Confrontational rhetoric

Her abrasive, confrontational rhetoric has found frequent targets both at home and abroad. When Spanish Economy Minister Luis de Guindos dared criticize Ms. Fernandez’s nationalization of the Argentine oil giant YPF in 2012, for example, she noted “that bold guy” had almost ruined her breakfast. And in the wake of a supposed Islamic State threat she said she had received last year, she pointed fingers at the United States.

“If something happens to me, nobody look to the Middle East; look to the north,” Ms. Fernandez said.

Argentines, though largely accustomed to the escapades of the president whom they re-elected in a landslide in 2011, seem increasingly bewildered by her apparent inability to switch modes even in times of crisis. After a 2012 train disaster blamed on government corruption, Ms. Fernandez infuriated victims’ families when she compared the deaths of 51 commuters to that of Kirchner, her husband and predecessor, who suffered a fatal heart attack in 2010.

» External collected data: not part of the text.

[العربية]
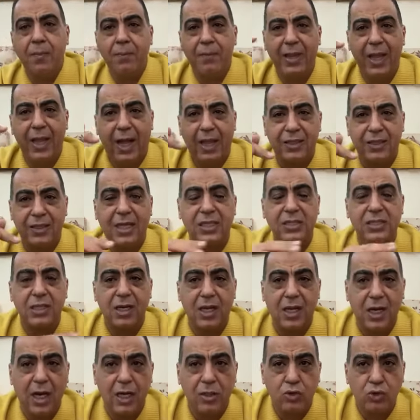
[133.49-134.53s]
بيعتذر
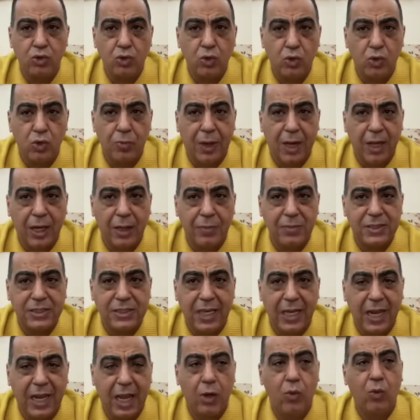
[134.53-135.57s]
خلال ظهوره مع رامز
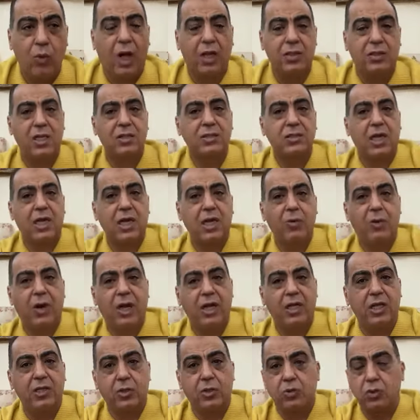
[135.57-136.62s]
جلال واعتذر
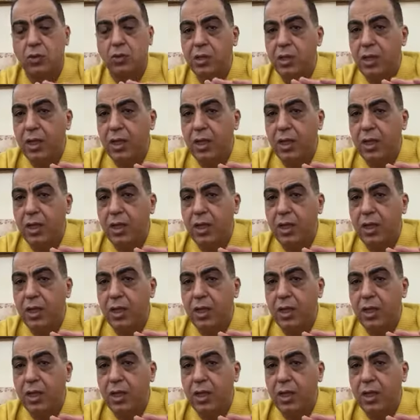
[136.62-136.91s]
لوالدته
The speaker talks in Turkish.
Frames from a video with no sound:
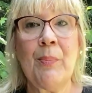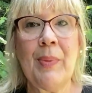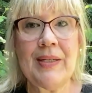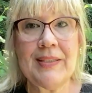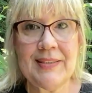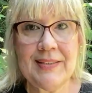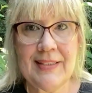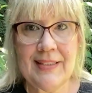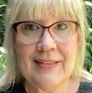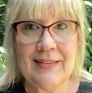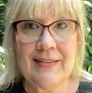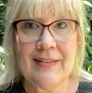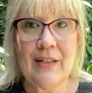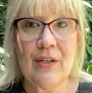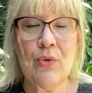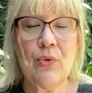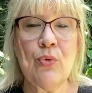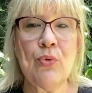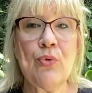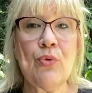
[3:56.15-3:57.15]
basit,
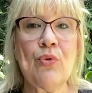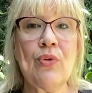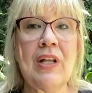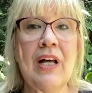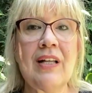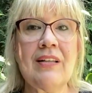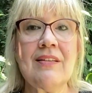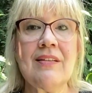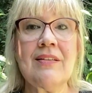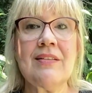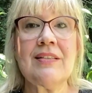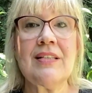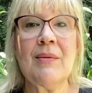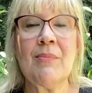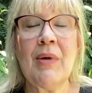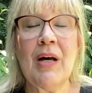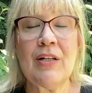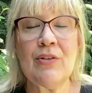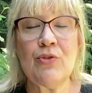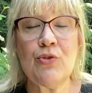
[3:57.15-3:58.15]
uygulandığı
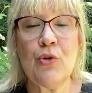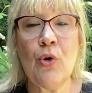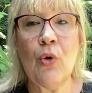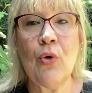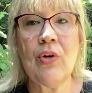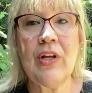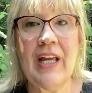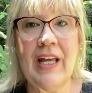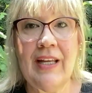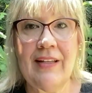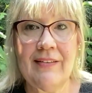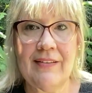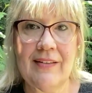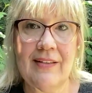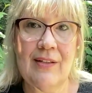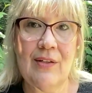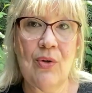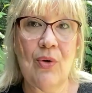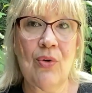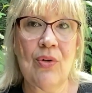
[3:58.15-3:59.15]
zaman çok
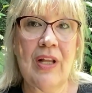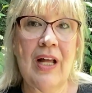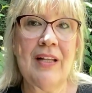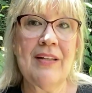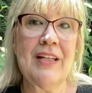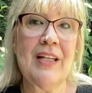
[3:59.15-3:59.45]
etkili olan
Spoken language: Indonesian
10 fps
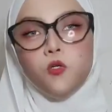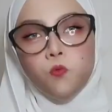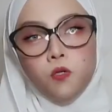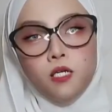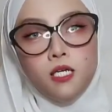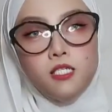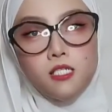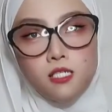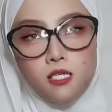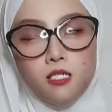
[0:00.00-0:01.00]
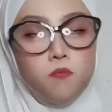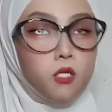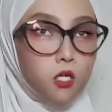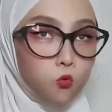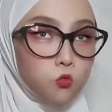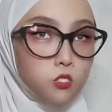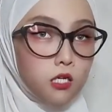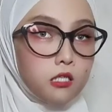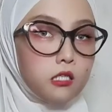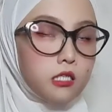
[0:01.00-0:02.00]
Warga di sana mengaku
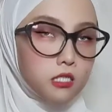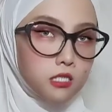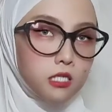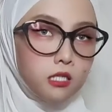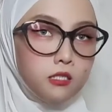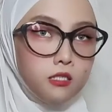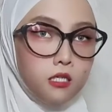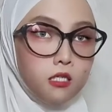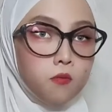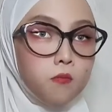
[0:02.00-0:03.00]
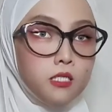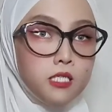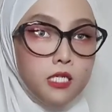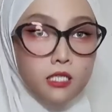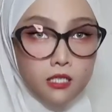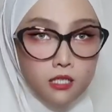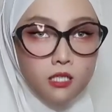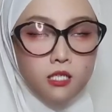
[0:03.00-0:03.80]
sangat kesal dengan remaja ini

A day after Mr. Nisman was found dead, Ms. Fernandez seemed to suggest that the prosecutor had killed himself, noting that “suicide provokes astonishment [and] questions.” Forty-eight hours later, she said that she had “no proof but no doubts either” that the prosecutor’s “suicide was not a suicide.”

In the view of opposition lawmaker Patricia Bullrich, the president’s meddling in the investigation is emblematic of her attempts to dilute judicial independence. Ms. Bullrich presides over the Chamber of Deputies Criminal Law Committee, before which Mr. Nisman was to detail his allegations against Ms. Fernandez on Jan. 19: He had accused her of trying to cover up Iran’s alleged involvement in the 1994 bombing of the AMIA Jewish community center in order to secure a trade deal with Tehran.

“She presents herself as a police investigator and victim,” Ms. Bullrich said. “It’s like Putin’s Russia.”

On Monday Ms. Fernandez doubled down on her commentary, using her televised address to question the role of an employee who lent Mr. Nisman the handgun that eventually killed the prosecutor. She detailed Diego Lagomarsino’s ties to the Clarin media conglomerate and disclosed that her Interior Ministry had denied him a new passport.

Even the prosecutor investigating Mr. Nisman’s death, who has been careful to steer away from controversy in the explosive case, found it hard to hide her irritation at the president’s recent remarks.

“She is free to think, like any citizen. She can think that it was a suicide a forced suicide or a homicide,” Viviana Fein said on Cronica TV. “[But] I will stick to my investigation.”

Ms. Fernandez and her husband began their careers in the southern province of Santa Cruz, where Kirchner served as governor before winning the Casa Rosada — Argentina’s White House — in 2003. A lawyer and longtime member of Congress, Ms. Fernandez succeeded him in 2007. The power couple sought to alternate in the office to circumvent constitutional limits on consecutive terms.

Their plan was cut short by Kirchner’s unexpected death in 2010, a year before Ms. Fernandez was re-elected with a record 54 percent of votes. For her second term, the president ditched her running mate, Julio Cobos, with whom she had had a falling out, just four months after their 2011 victory.

Today, Mr. Cobos said the president is “more and more withdrawn,” and her statements on the Nisman case are “inexplicable.” Her style has weakened Argentina’s institutions and democracy, the former vice president told The Washington Times.

His replacement, current Vice President Amado Boudou, has been indicted on corruption charges. On his fate, meanwhile, Ms. Fernandez has remained uncharacteristically silent.

* Due to an editing error, the first name of Nestor Kirchner was incorrectly given in earlier editions.